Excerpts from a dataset

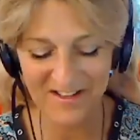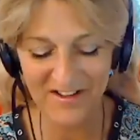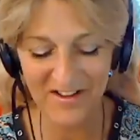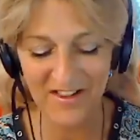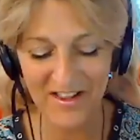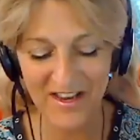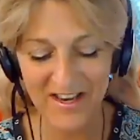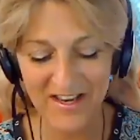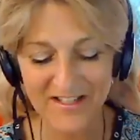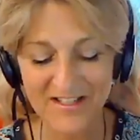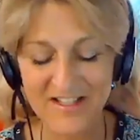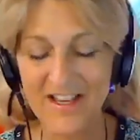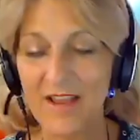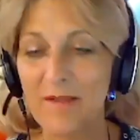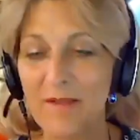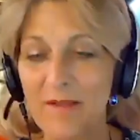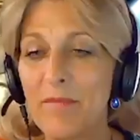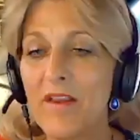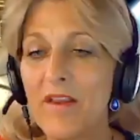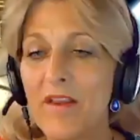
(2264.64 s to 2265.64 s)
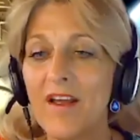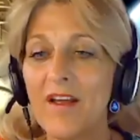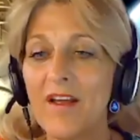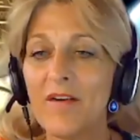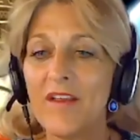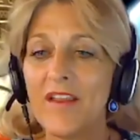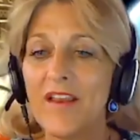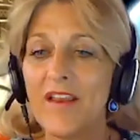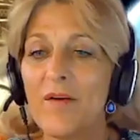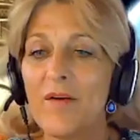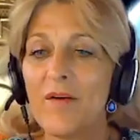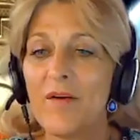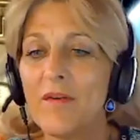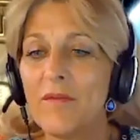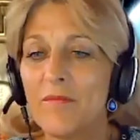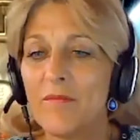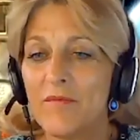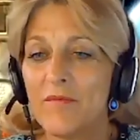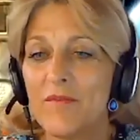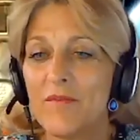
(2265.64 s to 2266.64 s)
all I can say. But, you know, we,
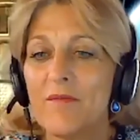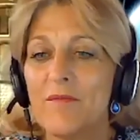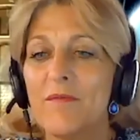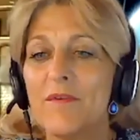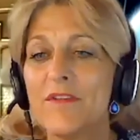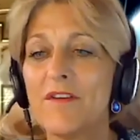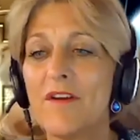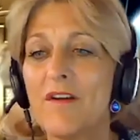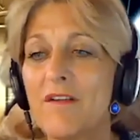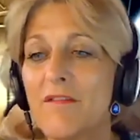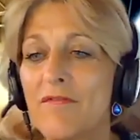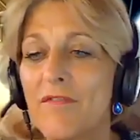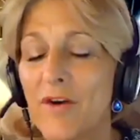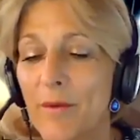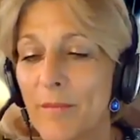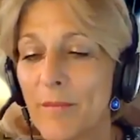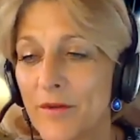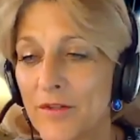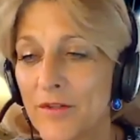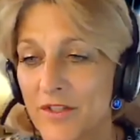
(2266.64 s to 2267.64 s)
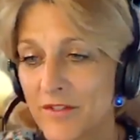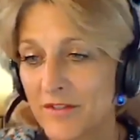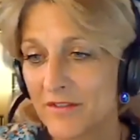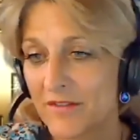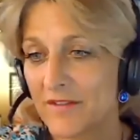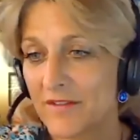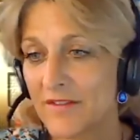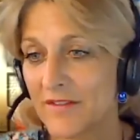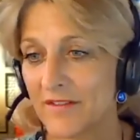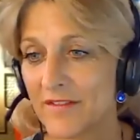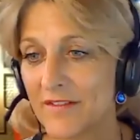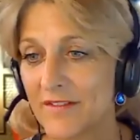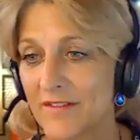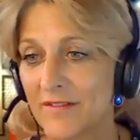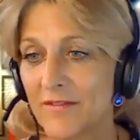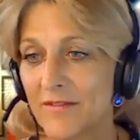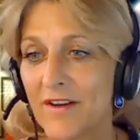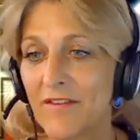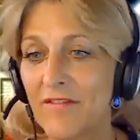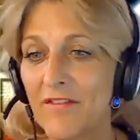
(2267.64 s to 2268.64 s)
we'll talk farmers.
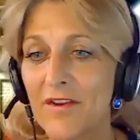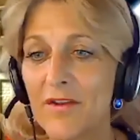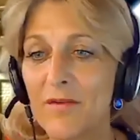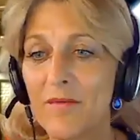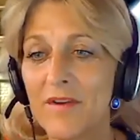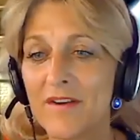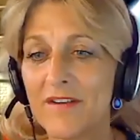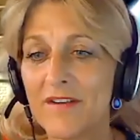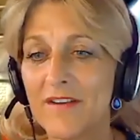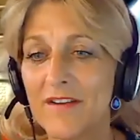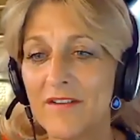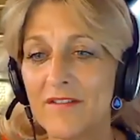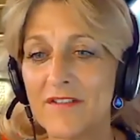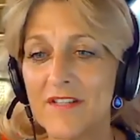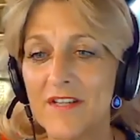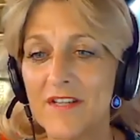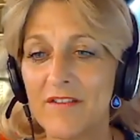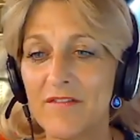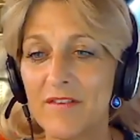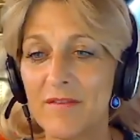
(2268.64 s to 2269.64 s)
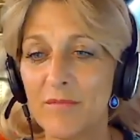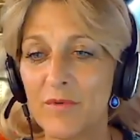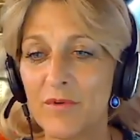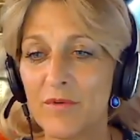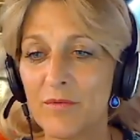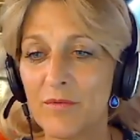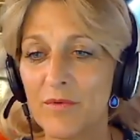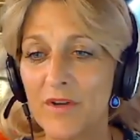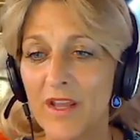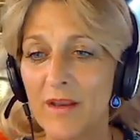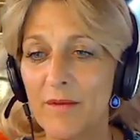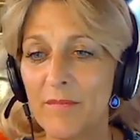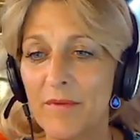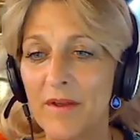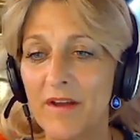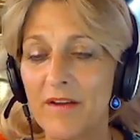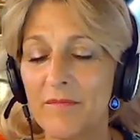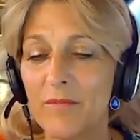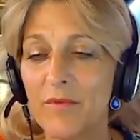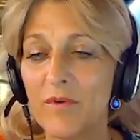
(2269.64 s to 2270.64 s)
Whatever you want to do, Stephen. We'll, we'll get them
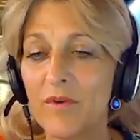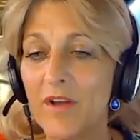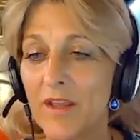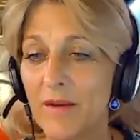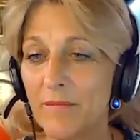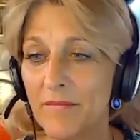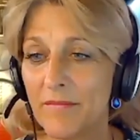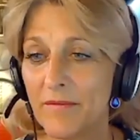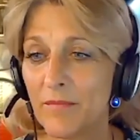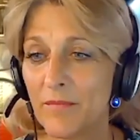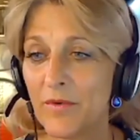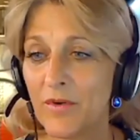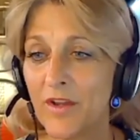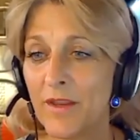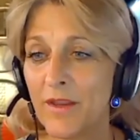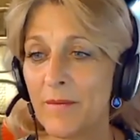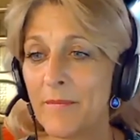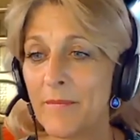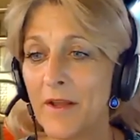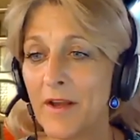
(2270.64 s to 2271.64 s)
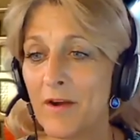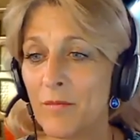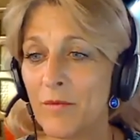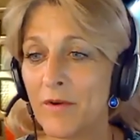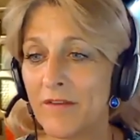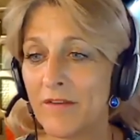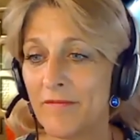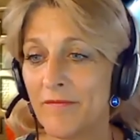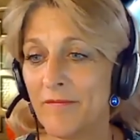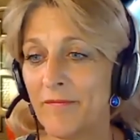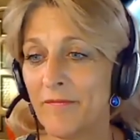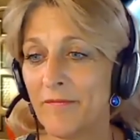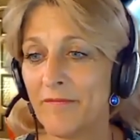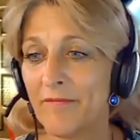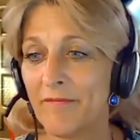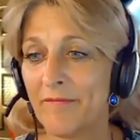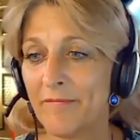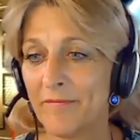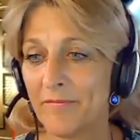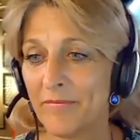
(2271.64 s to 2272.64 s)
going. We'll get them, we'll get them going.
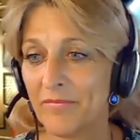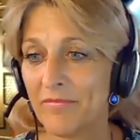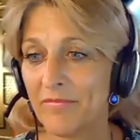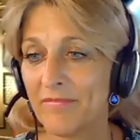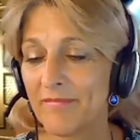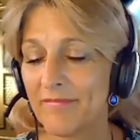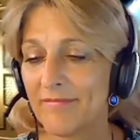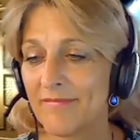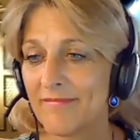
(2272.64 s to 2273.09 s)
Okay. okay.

==

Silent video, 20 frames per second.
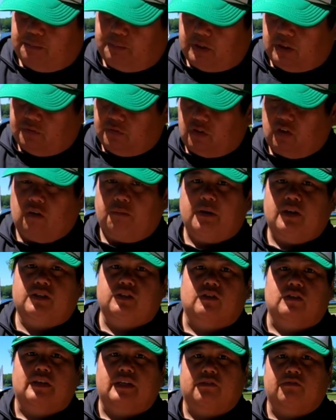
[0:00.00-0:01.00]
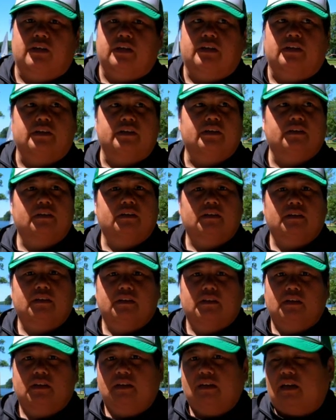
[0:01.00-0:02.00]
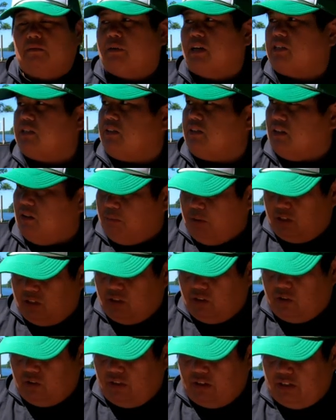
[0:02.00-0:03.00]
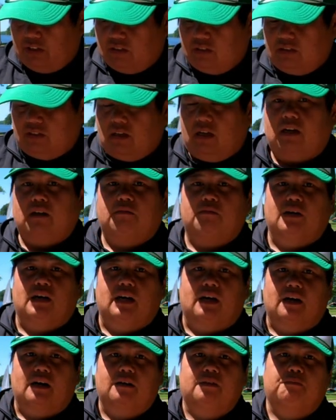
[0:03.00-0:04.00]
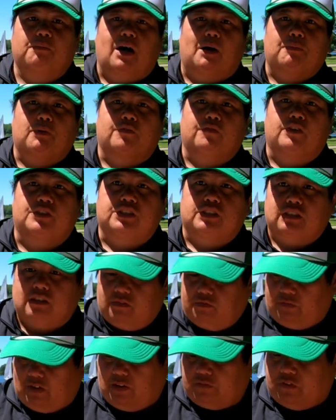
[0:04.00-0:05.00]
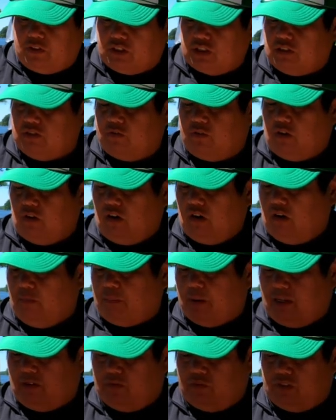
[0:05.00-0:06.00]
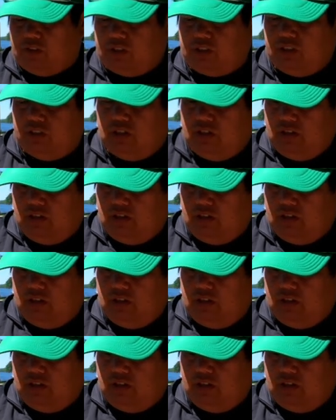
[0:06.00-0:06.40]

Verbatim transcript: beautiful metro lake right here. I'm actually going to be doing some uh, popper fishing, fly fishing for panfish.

...

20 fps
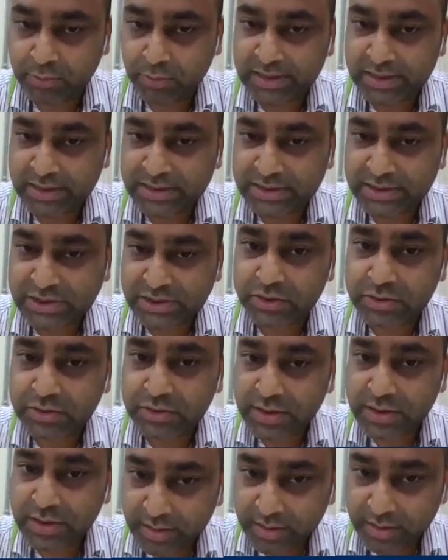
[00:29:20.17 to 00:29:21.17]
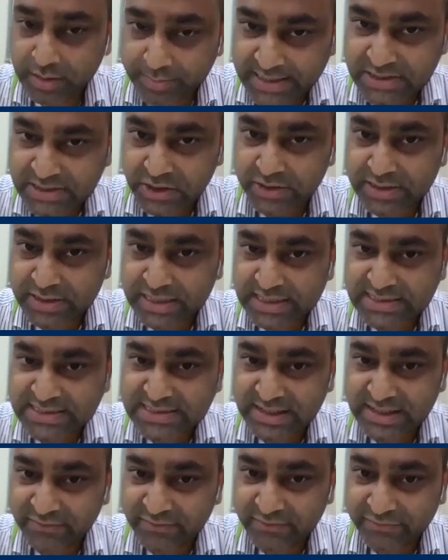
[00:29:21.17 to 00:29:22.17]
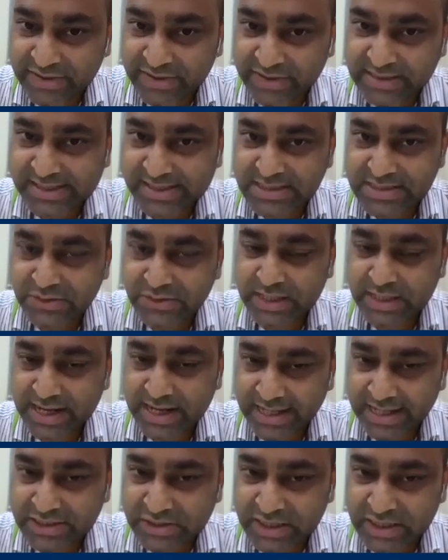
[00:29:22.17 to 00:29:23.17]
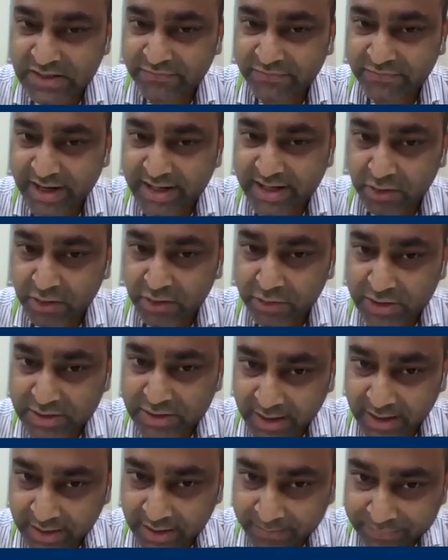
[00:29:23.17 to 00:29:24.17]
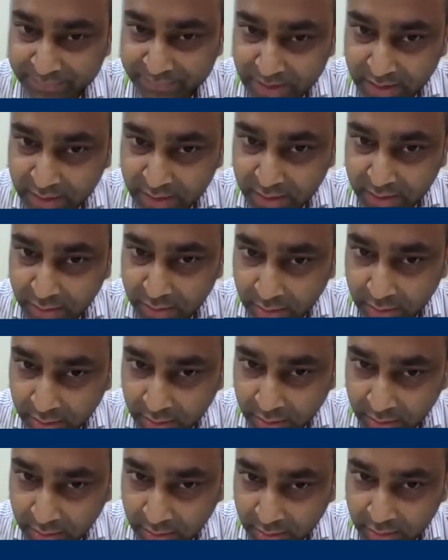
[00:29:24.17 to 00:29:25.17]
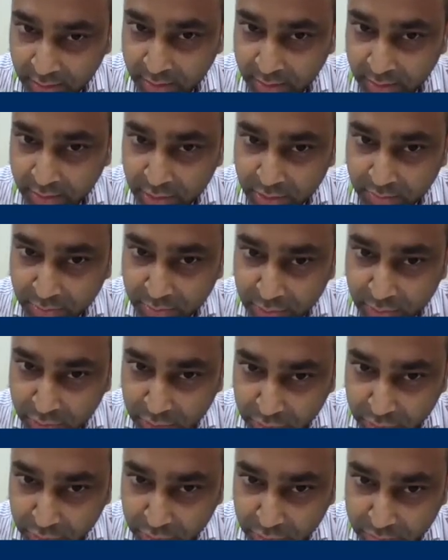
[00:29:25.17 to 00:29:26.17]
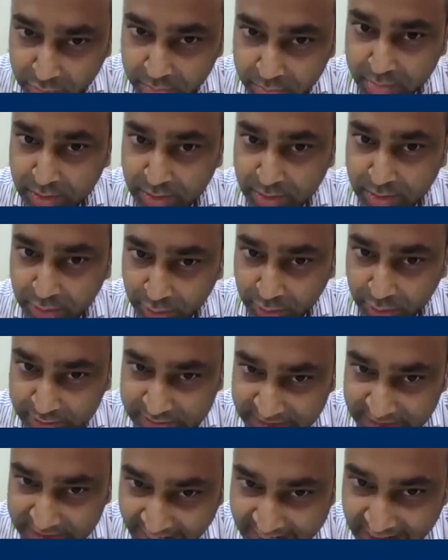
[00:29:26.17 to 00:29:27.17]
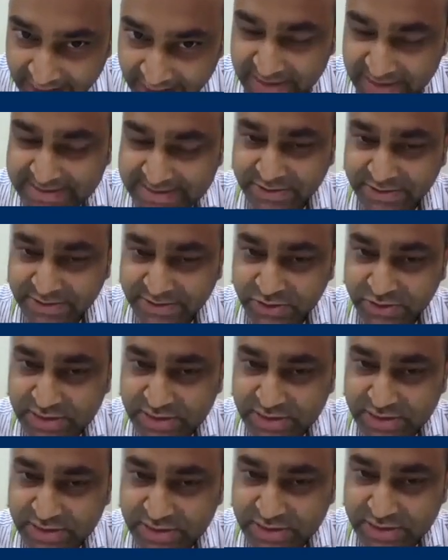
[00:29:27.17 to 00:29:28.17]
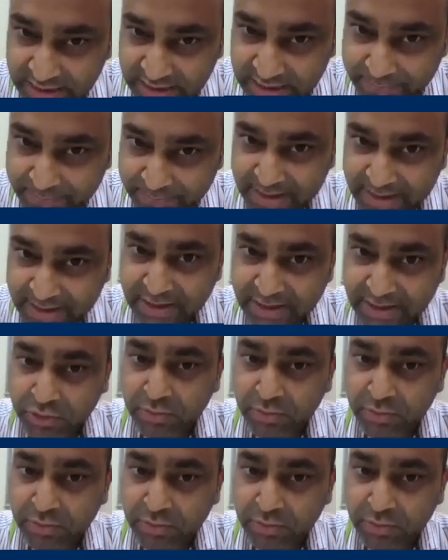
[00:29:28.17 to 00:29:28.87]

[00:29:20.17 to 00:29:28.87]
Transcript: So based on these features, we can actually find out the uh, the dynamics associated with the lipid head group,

● **EXERCISE**: Among the lines above, repeat exactly those from the line with "[00:29:28.17 to 00:29:28.87]" to the line with "Transcript: So based", counting both ends.

● **SOLUTION FOR THIS PROBLEM**:
[00:29:28.17 to 00:29:28.87]

[00:29:20.17 to 00:29:28.87]
Transcript: So based on these features, we can actually find out the uh, the dynamics associated with the lipid head group,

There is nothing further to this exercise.